By Paul Vieira
OTTAWA–Canada and the province of Alberta are in a row about the future of the country’s largest pension plan, with hundreds of billions of dollars potentially at stake.
Canadian Prime Minister Justin Trudeau said Wednesday Alberta’s proposal to potentially withdraw from the Canada Pension Plan threatens its “certainty and stability,” and has instructed officials to inform residents of the oil-rich province of the risks posed by the provincial government’s plan.
“We will not stand by as anyone seeks to weaken pensions and reduce the retirement income of Canadians,” Trudeau said in a letter to Alberta Premier Danielle Smith, which the Canadian leader’s office made public. “Alberta’s withdrawal would weaken the pensions of millions of seniors and hardworking people in Alberta and right across the country. The harm it would cause is undeniable.”
The Canadian Pension Plan is funded primarily through mandatory contributions by employers, employees and the self-employed, and benefits are paid out based upon the age and the amount contributed over a person’s working career. The maximum benefit payable at age 65 is about 1,250 Canadian dollars per month, or the equivalent of $900.
The CPP Investment Board — one of the world’s largest pension funds — invests the money contributed by taxpayers, and manages assets totaling C$570 billion.
The province of Quebec operates its own pension plan, and its contributions are managed by Caisse de dépôt et placement du Québec.
Last month, Smith said her province would look into withdrawing from the C$570 billion pension plan, arguing doing so could save the province’s 4.7 million residents billions each year through lower contribution rates and higher benefit payouts. She cited a study the province commissioned, which concluded that Alberta should be entitled to a C$334 billion asset transfer from the CPP. This total, the study said, represents the amount Albertans have paid into the plan minus how much they have received since the plan’s inception in 1966, and also incorporates investment earnings.
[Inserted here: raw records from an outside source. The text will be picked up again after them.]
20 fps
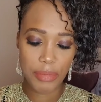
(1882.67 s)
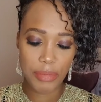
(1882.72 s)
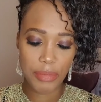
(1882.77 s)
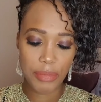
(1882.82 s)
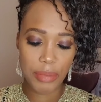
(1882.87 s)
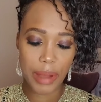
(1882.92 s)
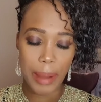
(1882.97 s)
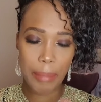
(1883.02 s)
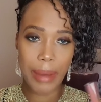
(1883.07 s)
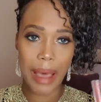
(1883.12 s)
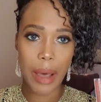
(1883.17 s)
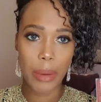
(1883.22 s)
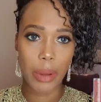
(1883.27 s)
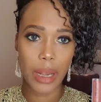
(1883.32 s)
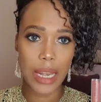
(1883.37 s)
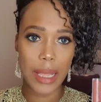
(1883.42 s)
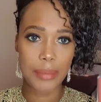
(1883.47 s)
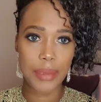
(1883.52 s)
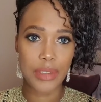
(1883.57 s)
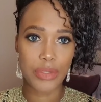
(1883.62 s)
by Power
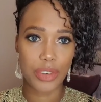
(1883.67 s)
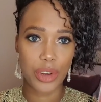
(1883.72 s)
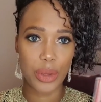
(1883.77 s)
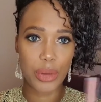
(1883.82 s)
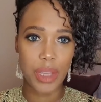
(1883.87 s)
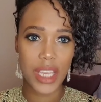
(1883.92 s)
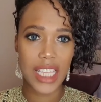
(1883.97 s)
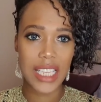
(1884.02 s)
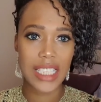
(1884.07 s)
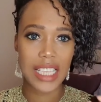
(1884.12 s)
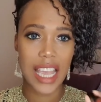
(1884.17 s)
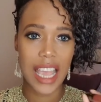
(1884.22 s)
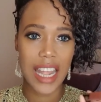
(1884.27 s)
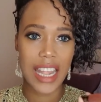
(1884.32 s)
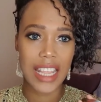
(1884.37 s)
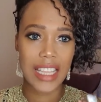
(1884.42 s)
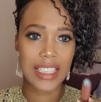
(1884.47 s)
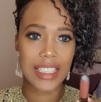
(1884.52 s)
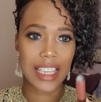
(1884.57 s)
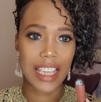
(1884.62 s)
Lips Fluid and
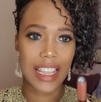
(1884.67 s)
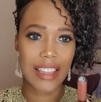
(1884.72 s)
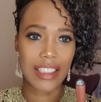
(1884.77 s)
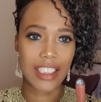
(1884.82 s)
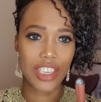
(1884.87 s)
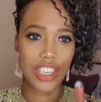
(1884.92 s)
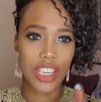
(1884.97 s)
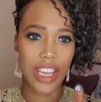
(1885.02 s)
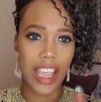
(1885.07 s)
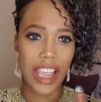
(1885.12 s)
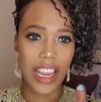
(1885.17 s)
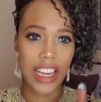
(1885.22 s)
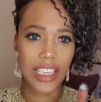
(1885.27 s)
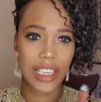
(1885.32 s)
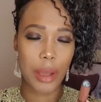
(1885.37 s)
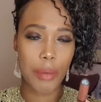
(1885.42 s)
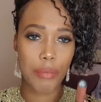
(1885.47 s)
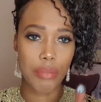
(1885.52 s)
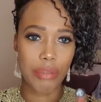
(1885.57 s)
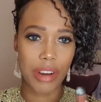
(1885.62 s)
it's in the shade
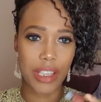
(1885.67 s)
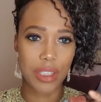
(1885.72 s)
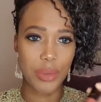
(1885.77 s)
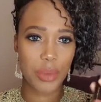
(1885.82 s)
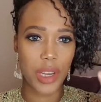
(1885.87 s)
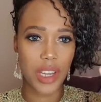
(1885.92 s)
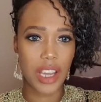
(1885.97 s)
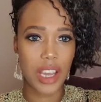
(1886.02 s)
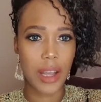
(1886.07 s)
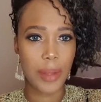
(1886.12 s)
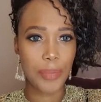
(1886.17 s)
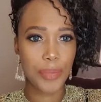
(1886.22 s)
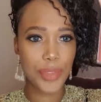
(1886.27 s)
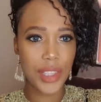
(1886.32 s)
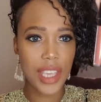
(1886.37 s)
Breadwinner.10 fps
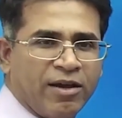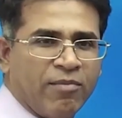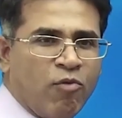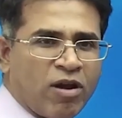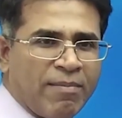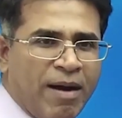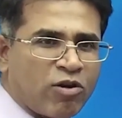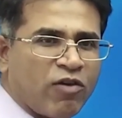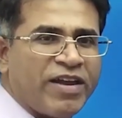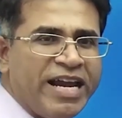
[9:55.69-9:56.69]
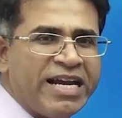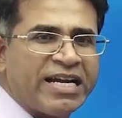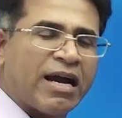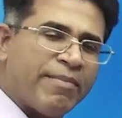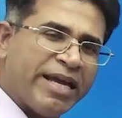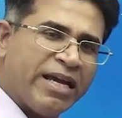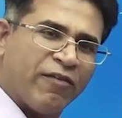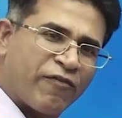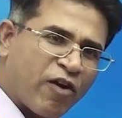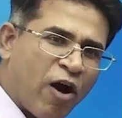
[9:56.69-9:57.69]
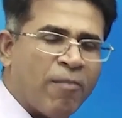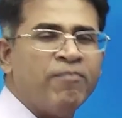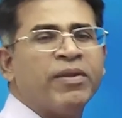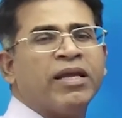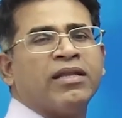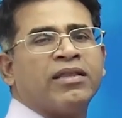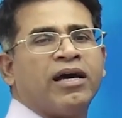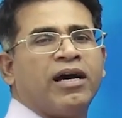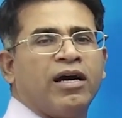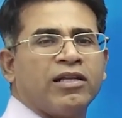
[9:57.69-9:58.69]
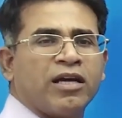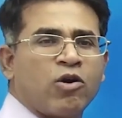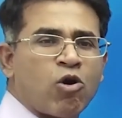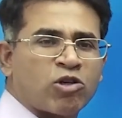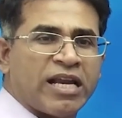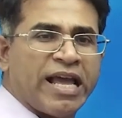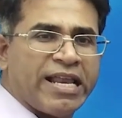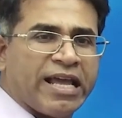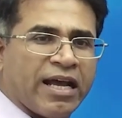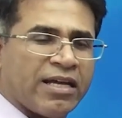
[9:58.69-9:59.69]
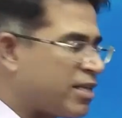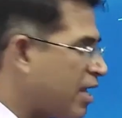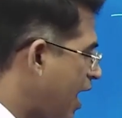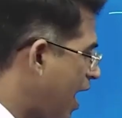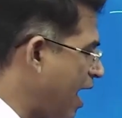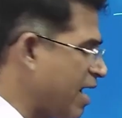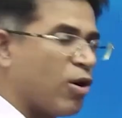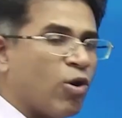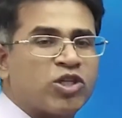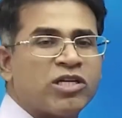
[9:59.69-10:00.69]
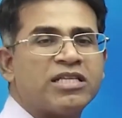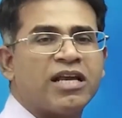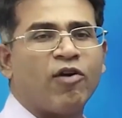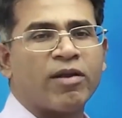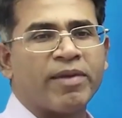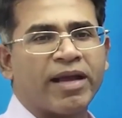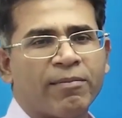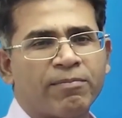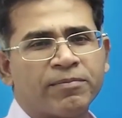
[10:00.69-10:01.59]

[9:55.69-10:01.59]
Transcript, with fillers: more amount of heat coming from the, uh, the coastal areas and the oceans are warming up.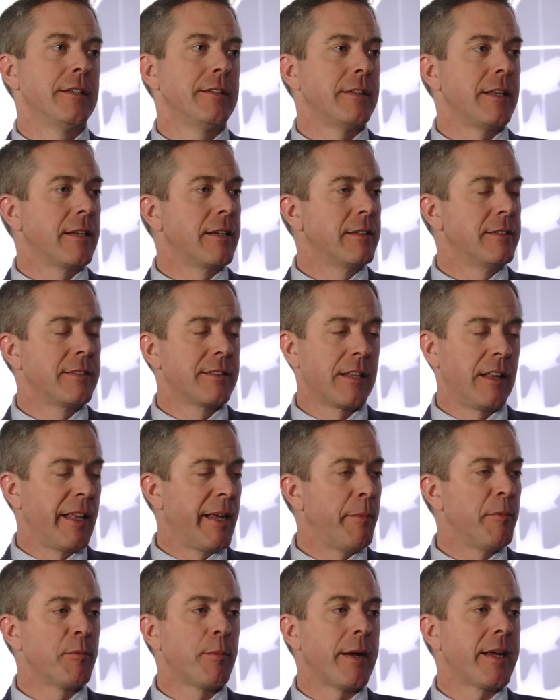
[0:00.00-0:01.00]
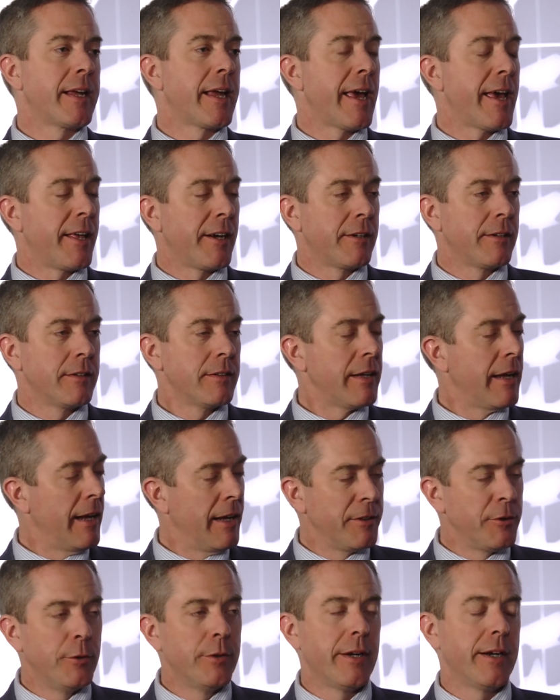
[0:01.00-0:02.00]
that's claimed by Canada
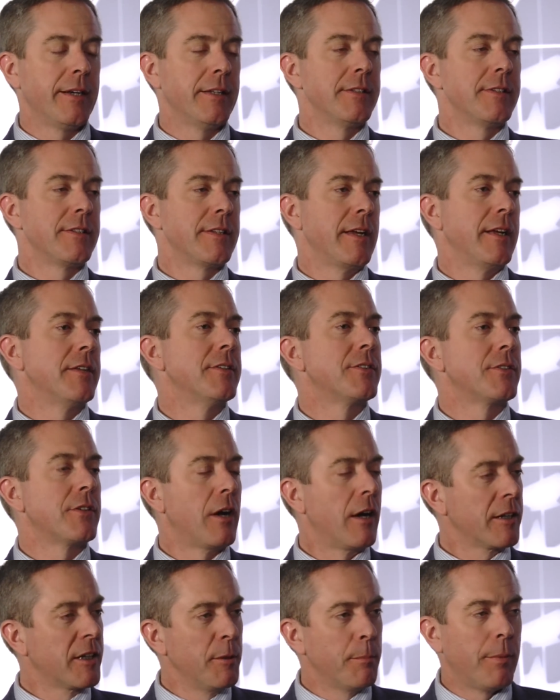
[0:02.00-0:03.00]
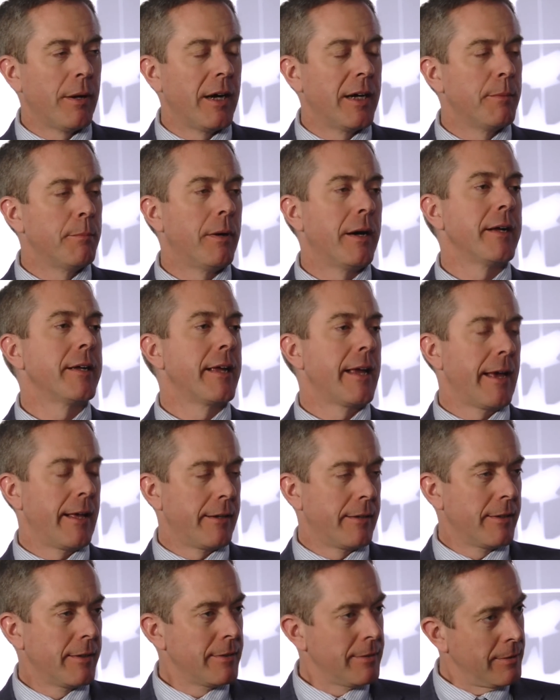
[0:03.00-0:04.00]
and the United States, occupied by
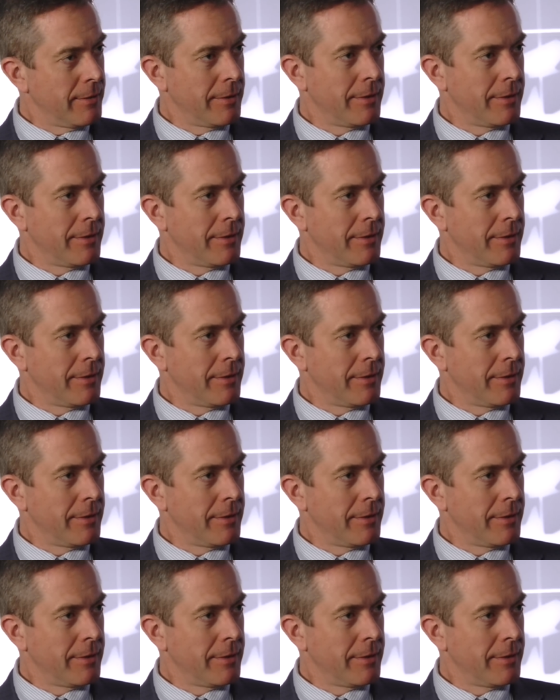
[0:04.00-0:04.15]
Canada,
Smith said the province is consulting with residents about such action, and would hold a referendum if the public responded positively. She said Canadian government programs, such as the CPP, tend to be “stacked against” oil-and-gas rich Alberta. “We want to have a better, constructive relationship with the rest of the country.”
An Alberta government spokeswoman wasn’t immediately available Wednesday for comment about Trudeau’s letter.
A spokesman for the CPP pension fund was unavailable. Last month, local media have quoted a spokesman for the fund saying the pension fund can’t find any legal or actuarial evidence to back Alberta’s claim for C$334 billion in assets.
According to its most recent annual report, the pension fund recorded net income of C$8 billion for the 2022-23 fiscal year, and a net return of 1.3%. Over a third of its investments are in the U.S., with private equity and public equities as its top asset classes, at 33% and 24%, respectively.
In his letter, Trudeau said Alberta’s withdrawal “would expose millions of Canadians to greater volatility and would deny them the certainty and stability that has benefited generations.”